--- START ---

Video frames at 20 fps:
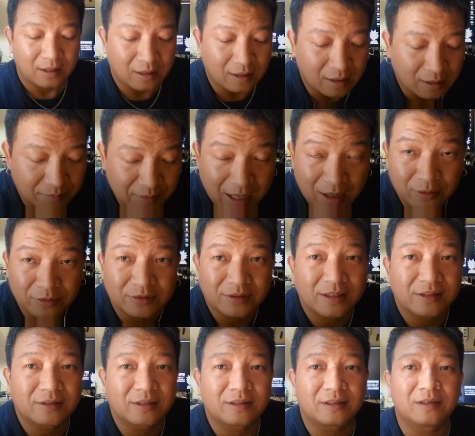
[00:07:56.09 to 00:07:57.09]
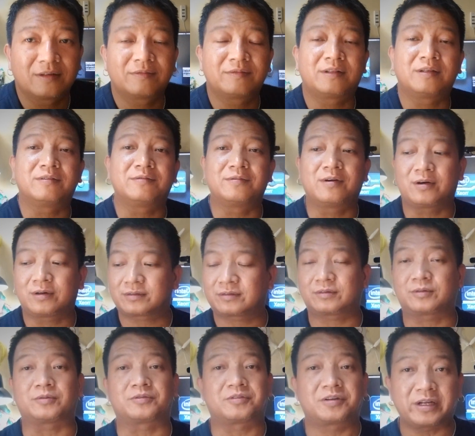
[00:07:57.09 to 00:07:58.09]
how sensitive the
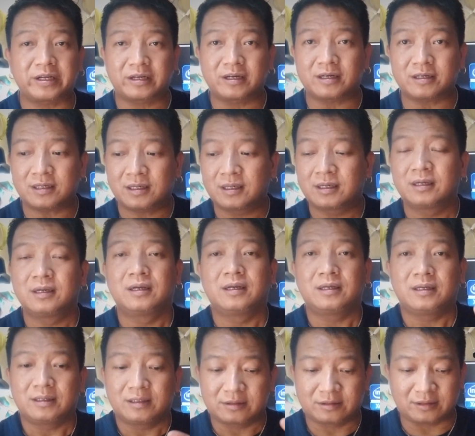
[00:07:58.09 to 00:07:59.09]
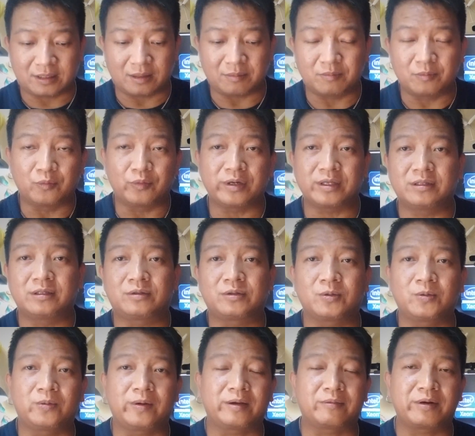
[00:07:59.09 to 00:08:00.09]
Vox to trigger. Same with the
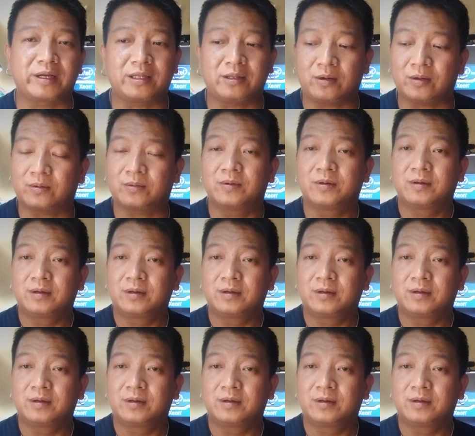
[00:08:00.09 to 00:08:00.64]
two-way radio.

--- END ---

## PROMPT
Retype only the lines from the one with "[00:07:58.09 to 00:07:59.09]" through the final line of the entries, please, and keep the pictures out.

## RESPONSE TO THIS EXERCISE
[00:07:58.09 to 00:07:59.09]
[00:07:59.09 to 00:08:00.09]
Vox to trigger. Same with the
[00:08:00.09 to 00:08:00.64]
two-way radio.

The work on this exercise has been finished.